Tolle Reiseziele gibt es viele. Buenos Aires. Tokio. Oder Tiflis. Trotzdem sollte man das Glück keinesfalls nur in der Ferne suchen, sondern erkennen, dass auch in einem kleineren Radius rund um den Heimatort spannende Destinationen auf einen Besuch warten. Christian Böß zum Beispiel hat vor vielen Jahren sein Herz für Duisburg entdeckt. Gekommen ist er wegen Schimmi. Immer wieder zurückgekehrt ist er wegen der Bewohner:innen und natürlich der Stadt an sich. Nach vier Jahren Pause, die Corona geschuldet waren, ist der 49-Jährige jüngst in die Stadt zurückgekehrt. Kurz vor seiner Reise hat theycallitkleinparis mit Böß gesprochen.

Christian, wir wollen ja heute übers Reisen sprechen.
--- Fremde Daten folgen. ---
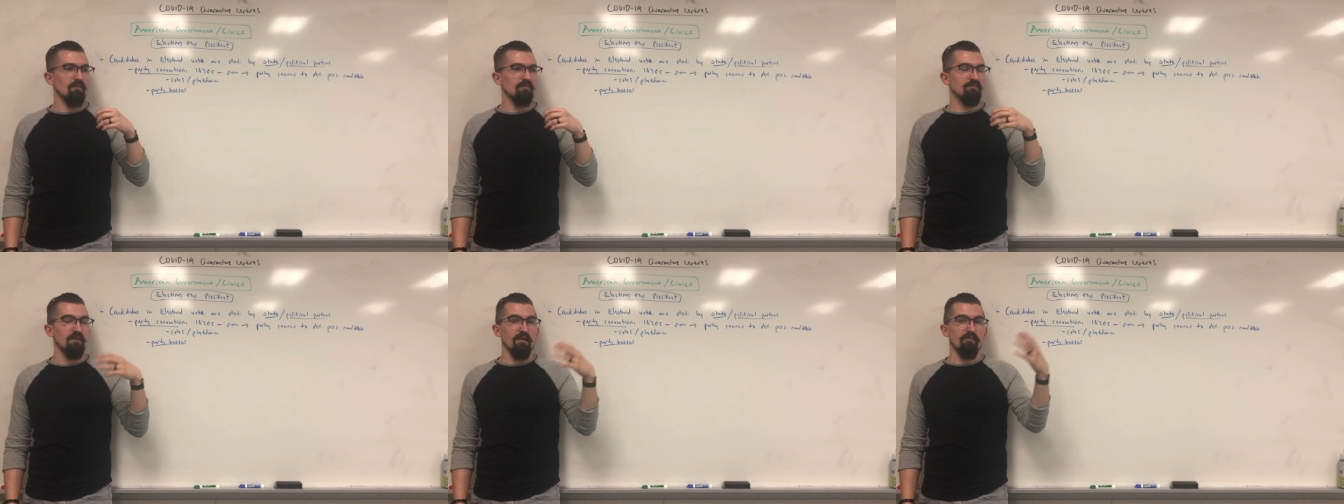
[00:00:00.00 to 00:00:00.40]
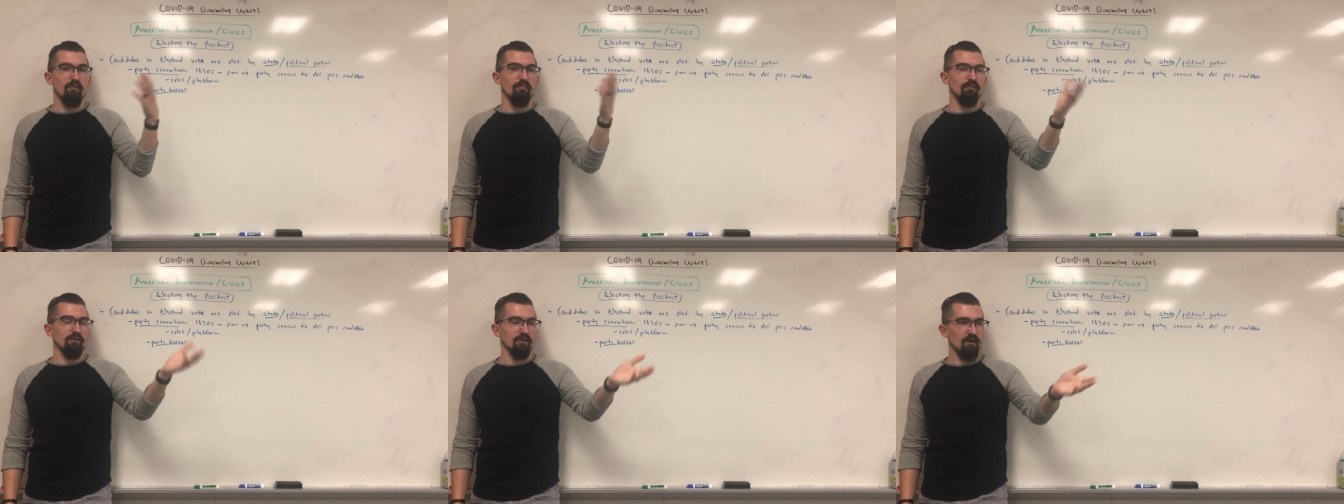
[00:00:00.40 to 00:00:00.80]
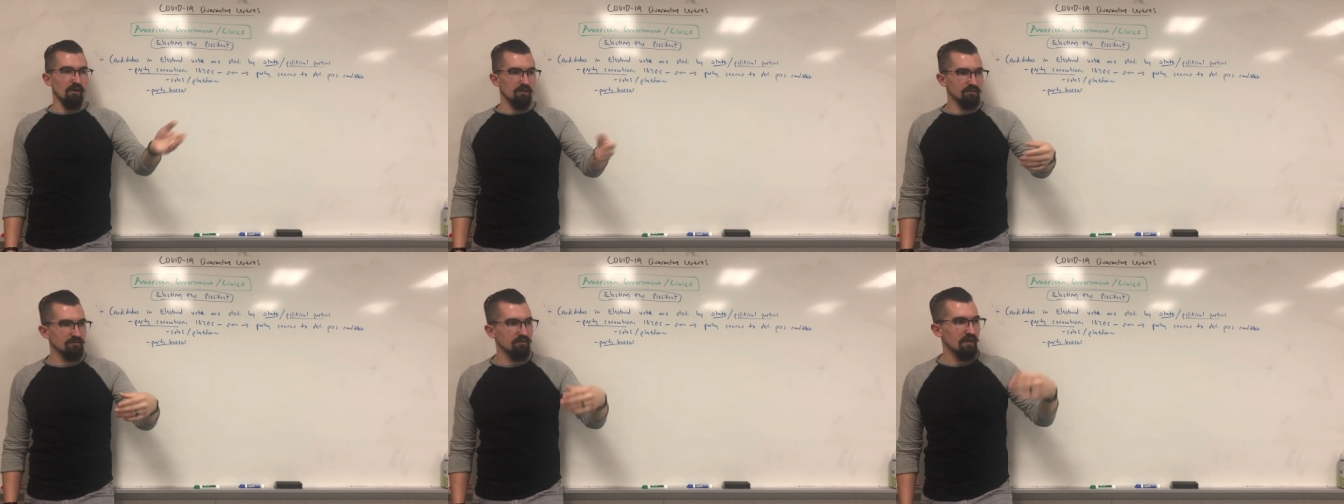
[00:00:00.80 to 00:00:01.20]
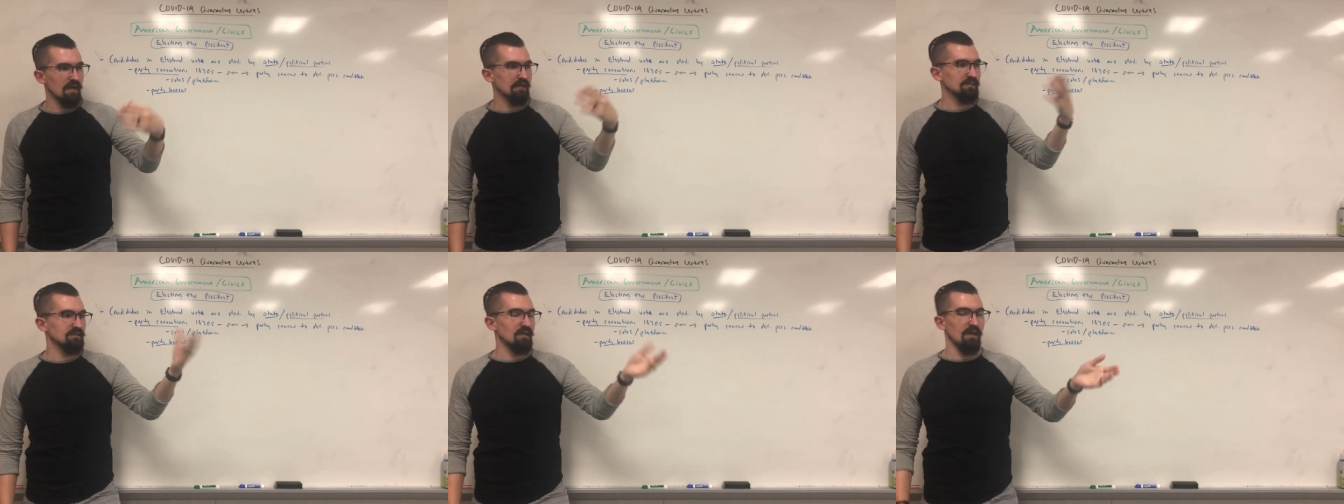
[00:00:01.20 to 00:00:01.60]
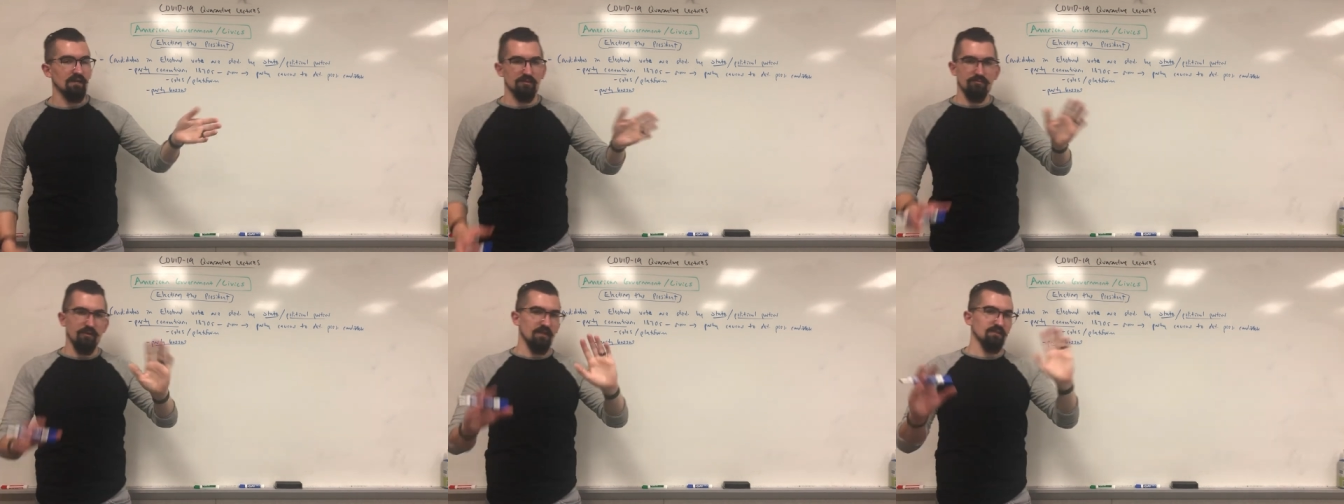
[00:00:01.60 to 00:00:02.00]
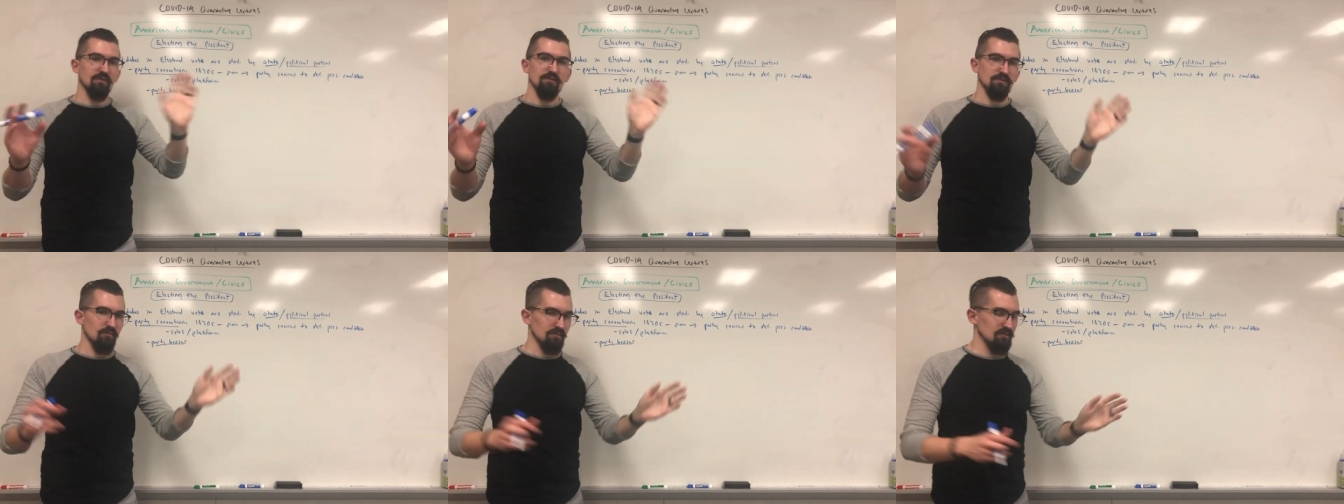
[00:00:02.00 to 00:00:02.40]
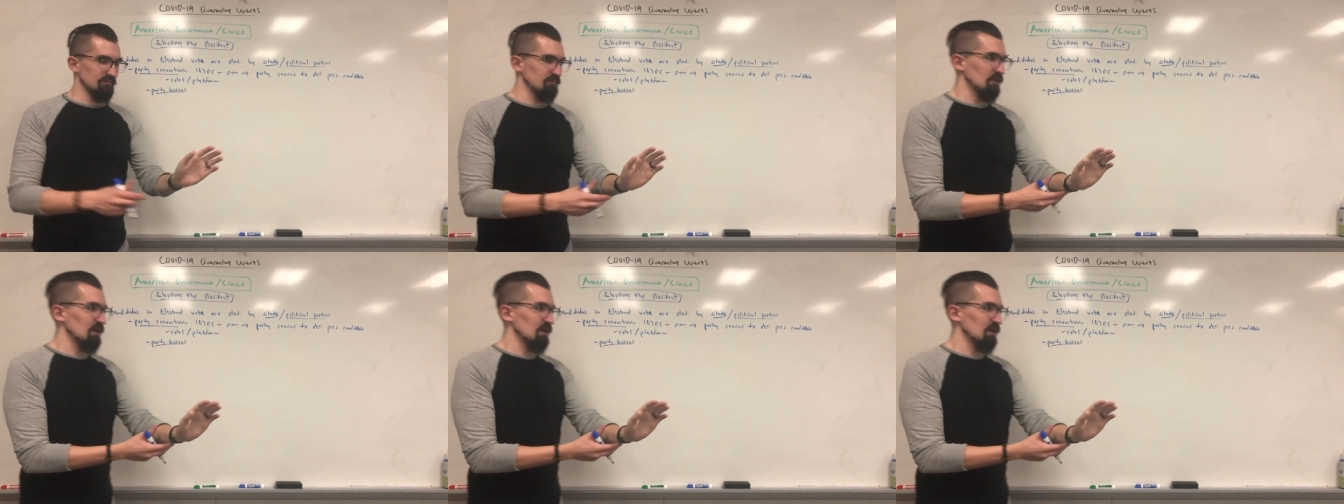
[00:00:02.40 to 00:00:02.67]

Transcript: favorable contracts, tax breaks, all sorts of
Welche Länder und Orte hast du zuletzt besucht – und was hat dir besonders gut gefallen?
Obwohl ich in meinem Beruf als Arbeitsgruppenleiter in der Integrationsabteilung im Amt für Zuwanderung und Integration bei der Landeshauptstadt Wiesbaden so viel mit Menschen aus anderen Ländern zu tun habe, habe ich als Reisender Europa noch nie verlassen. Und ich reise tatsächlich wenig ins europäische Ausland, dafür aber gerne mit der Bahn innerhalb von Deutschland. Meine letzten Reisen gingen jeweils für ein langes Wochenende nach Hamburg und nach Stolpen. Hamburg mag ich einfach wahnsinnig gerne: St. Pauli, das Schanzenviertel, die Nähe der Stadt zum Wasser – das finde ich immer wieder großartig. Nach Stolpen bin ich gereist, um eine Lesung zu besuchen. Ich war von der pittoresken Altstadt und der Burg Stolpen, auf die eine Mätresse von August dem Starken verbannt wurde, sehr begeistert. Ein tolles Reiseziel, um die Seele baumeln zu lassen.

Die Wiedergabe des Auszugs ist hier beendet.